Belen Carvente | Mordaz

Belen Carvente Mendoza es estudiante de doctorado en astrofísica y docente de matemáticas.

 

Mordaz

I

El odio se metió tanto entre los dientes

que se te hicieron gigantes huecos

en la sonrisa que se inserta en mi piel.

Y no lo digo metafóricamente,

tus huecos-dientes me están perforando el cuello

y el hombro

y mi seno izquierdo.

Cierro los ojos cansados

ya no me quedan ganas

ni de pelear

o de pedirte que pares.

Quiero estar lejos.

En la esquina de la sala

en donde nadie parece escuchar,

está la gatita que rescatamos juntas.

No la quiero dejar sola

y tampoco a mi mamá.

Curioso lo que se piensa mientras

se piensa que la vida se está acabando.

Ya no me quedan ganas

ni de pelear

ni de pensar en la gata.

 

II

El reloj del pasillo se paró;

tu puño paró;

los pensamientos pararon.

El planeta paró.

¿Sentiste que incluso el universo

se detuvo un instante?

Abrí los ojos y entre tanto moco

y lágrimas y sangre,

decidí tomar un suéter

y mi vida

y mi gata.

Y durante un día

de estar viajando a la velocidad de la luz

(por que el tiempo se expandió

y las horas se sintieron meses

y la historia se dibujó en mi boca

dos, tres, diez veces más),

tus puños y dientes

tuvieron que repetirse ante

el policía y el amigo

y el médico legista

y la trabajadora social

y otros más que nunca sabré

por qué necesitaban saber la historia.

Ese día-año no sabía nada.

Dónde iba a vivir ahora.

Cómo me comunicaría con mi madre

si rompiste mi teléfono.

Quién me iba a creer.

Por qué tenía tus dientes en mi piel.

Cuándo dejaría de dar miedo.

 

III

Hace calor.

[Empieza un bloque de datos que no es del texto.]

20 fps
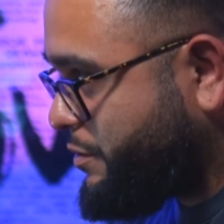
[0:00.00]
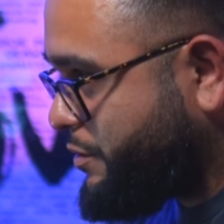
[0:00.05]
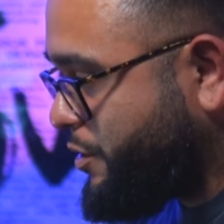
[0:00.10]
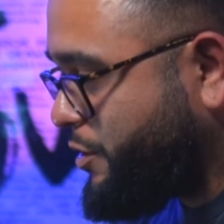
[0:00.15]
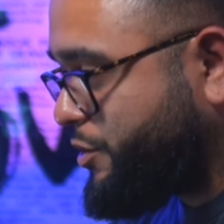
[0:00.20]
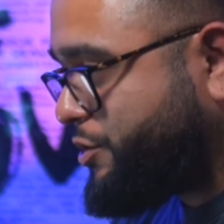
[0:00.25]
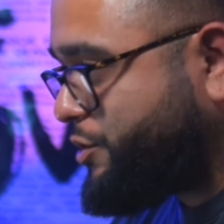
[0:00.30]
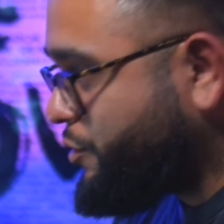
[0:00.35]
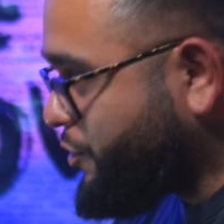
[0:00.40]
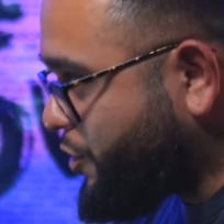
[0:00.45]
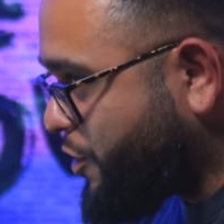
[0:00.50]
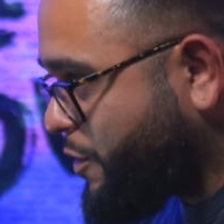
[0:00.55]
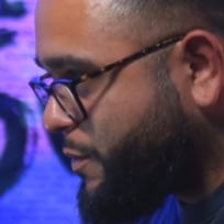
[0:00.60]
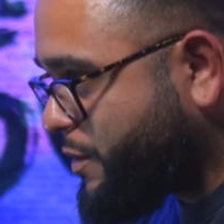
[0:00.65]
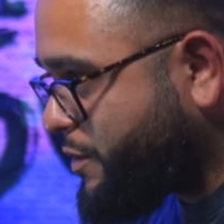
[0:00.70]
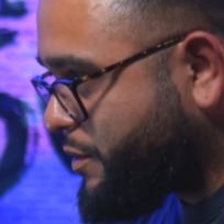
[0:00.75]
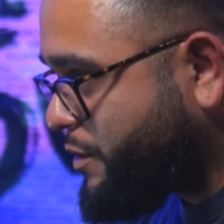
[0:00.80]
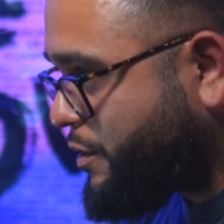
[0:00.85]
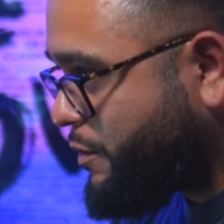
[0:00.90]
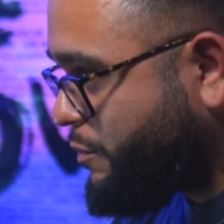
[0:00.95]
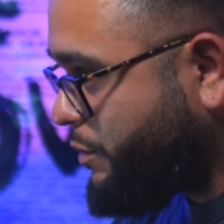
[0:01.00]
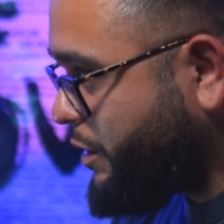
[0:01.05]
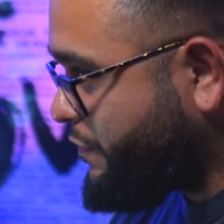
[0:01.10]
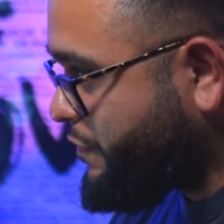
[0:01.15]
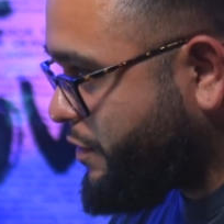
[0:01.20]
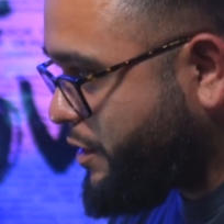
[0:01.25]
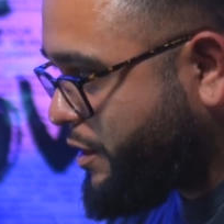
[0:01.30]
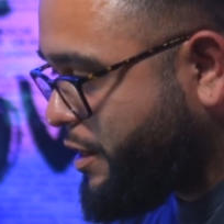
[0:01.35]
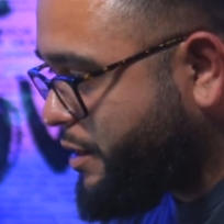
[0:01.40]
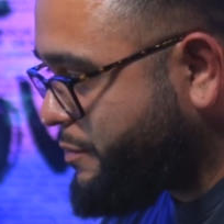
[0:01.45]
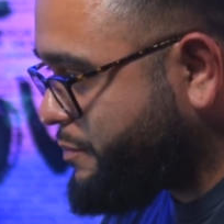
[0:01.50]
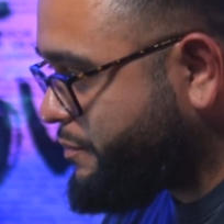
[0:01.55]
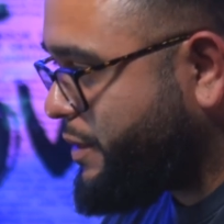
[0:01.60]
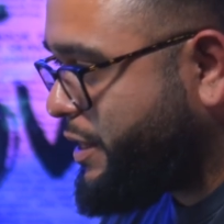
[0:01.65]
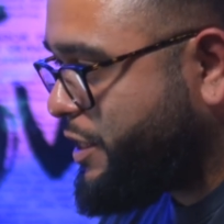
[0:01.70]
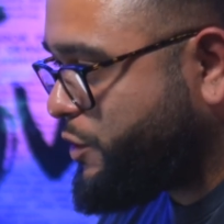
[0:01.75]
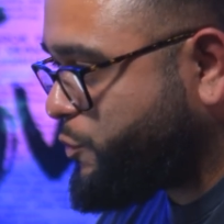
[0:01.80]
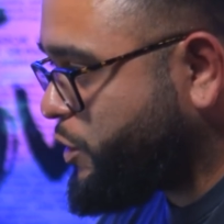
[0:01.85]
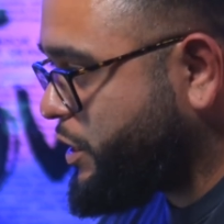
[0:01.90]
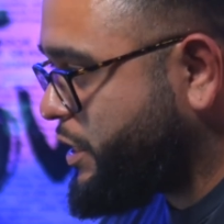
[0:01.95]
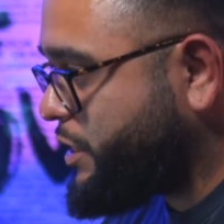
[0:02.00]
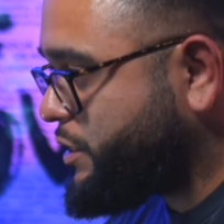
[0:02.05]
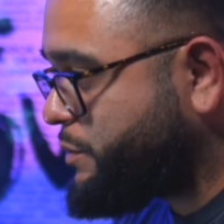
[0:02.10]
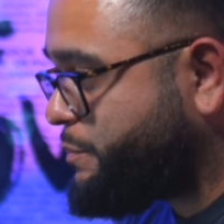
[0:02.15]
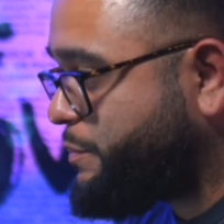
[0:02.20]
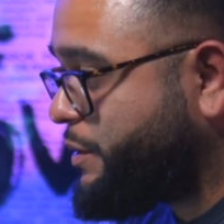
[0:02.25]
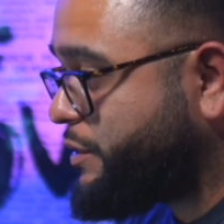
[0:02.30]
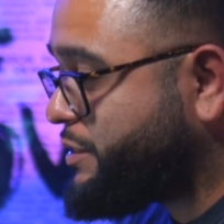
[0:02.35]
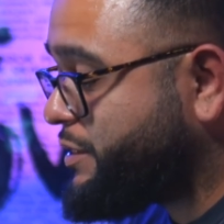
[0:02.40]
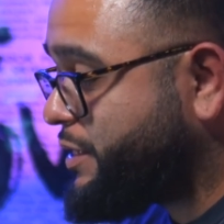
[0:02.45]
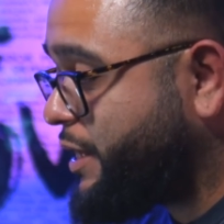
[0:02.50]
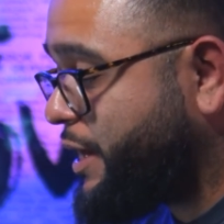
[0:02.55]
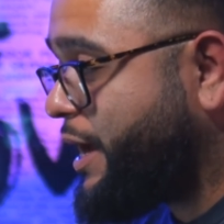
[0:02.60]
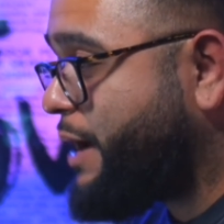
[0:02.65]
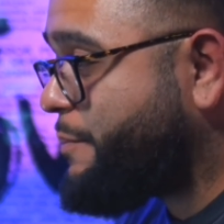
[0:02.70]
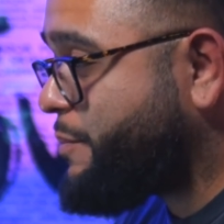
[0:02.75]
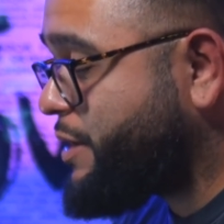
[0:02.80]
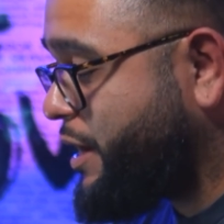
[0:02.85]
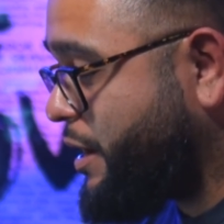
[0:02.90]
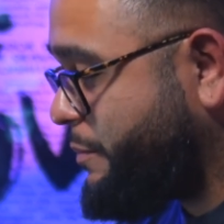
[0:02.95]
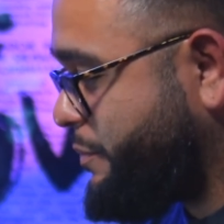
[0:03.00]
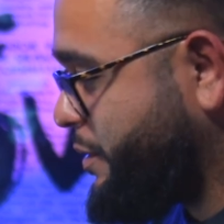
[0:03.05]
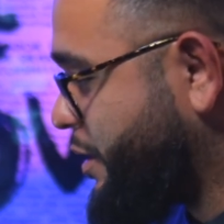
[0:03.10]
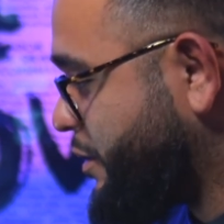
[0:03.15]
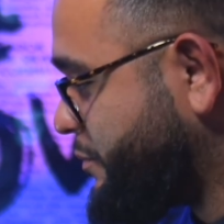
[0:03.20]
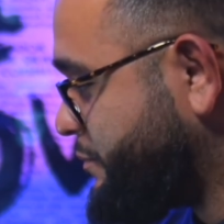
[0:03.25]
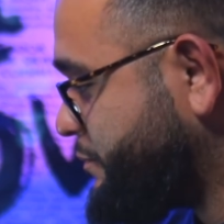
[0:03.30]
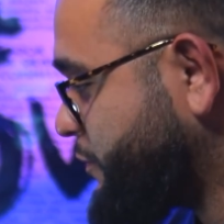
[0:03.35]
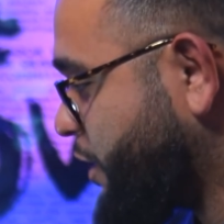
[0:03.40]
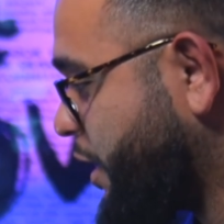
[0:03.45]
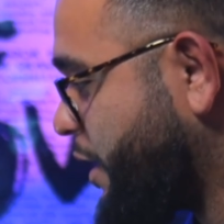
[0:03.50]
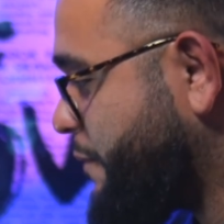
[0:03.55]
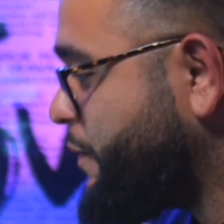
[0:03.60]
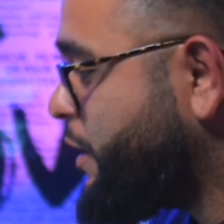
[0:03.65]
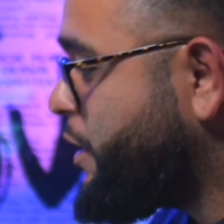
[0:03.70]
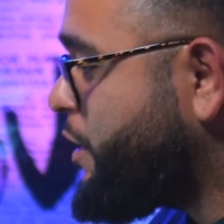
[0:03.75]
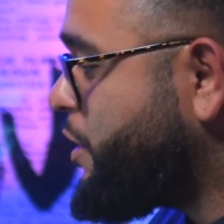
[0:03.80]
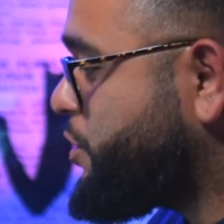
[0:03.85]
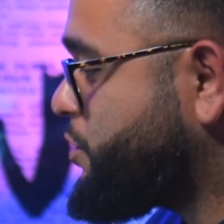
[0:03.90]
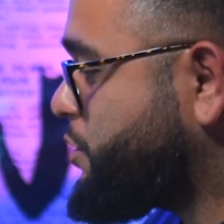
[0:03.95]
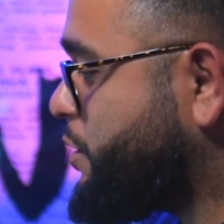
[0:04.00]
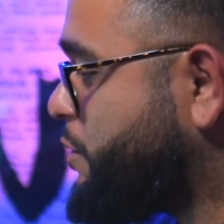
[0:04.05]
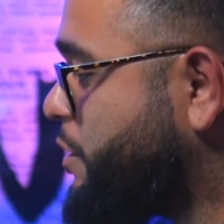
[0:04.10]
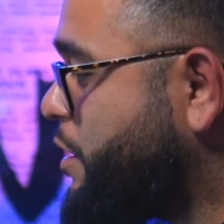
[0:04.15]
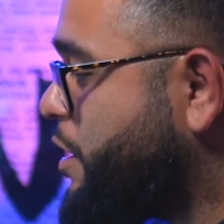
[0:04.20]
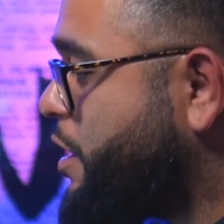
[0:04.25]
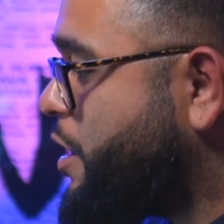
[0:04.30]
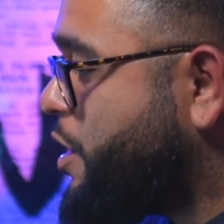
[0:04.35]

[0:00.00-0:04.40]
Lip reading: You're still human. We fuck up. It is what it is. But today I'm going to help you out. Okay. So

La primera sonrisa del día llega de forma inesperada mientras noto que, como siempre, el calcetín izquierdo decidió ir a un viaje entre las sábanas dejando descubiertas mis pequeñas salchichas-dedos para la degustación del gato gordo. Todas las partes de mi cuerpo se estiran en esta mañana calurosa y sonriente. Doy los buenos días a la gata, al gato gordo y pongo el pie izquierdo recién mordido sobre el piso fresco. Camino hacia la cafetera y disfruto ese momento en el que la agenda, el celular, el correo, la escoba, la esponja de los trastes y los areneros sucios aún no existen.

Suspiro.

Tal vez la justicia, con lo ciega que presume ser, decidió omitir mis heridas. Es posible que haya olvidado cómo llegué a este nuevo hogar, a quién le conté la verdad y a quién se la disfracé con un accidente de bicicleta. Mi piel ha decidido perdonar y borrar las cicatrices.

Y descubro, en medio del ambiente aromatizado de café, con la gata ronroneadora en mis piernas y el gato gordo tomando de su cuenco con leche, que mi memoria ha decidido ser valiente y regalarme la mi primera sonrisa del día gracias a una mordida.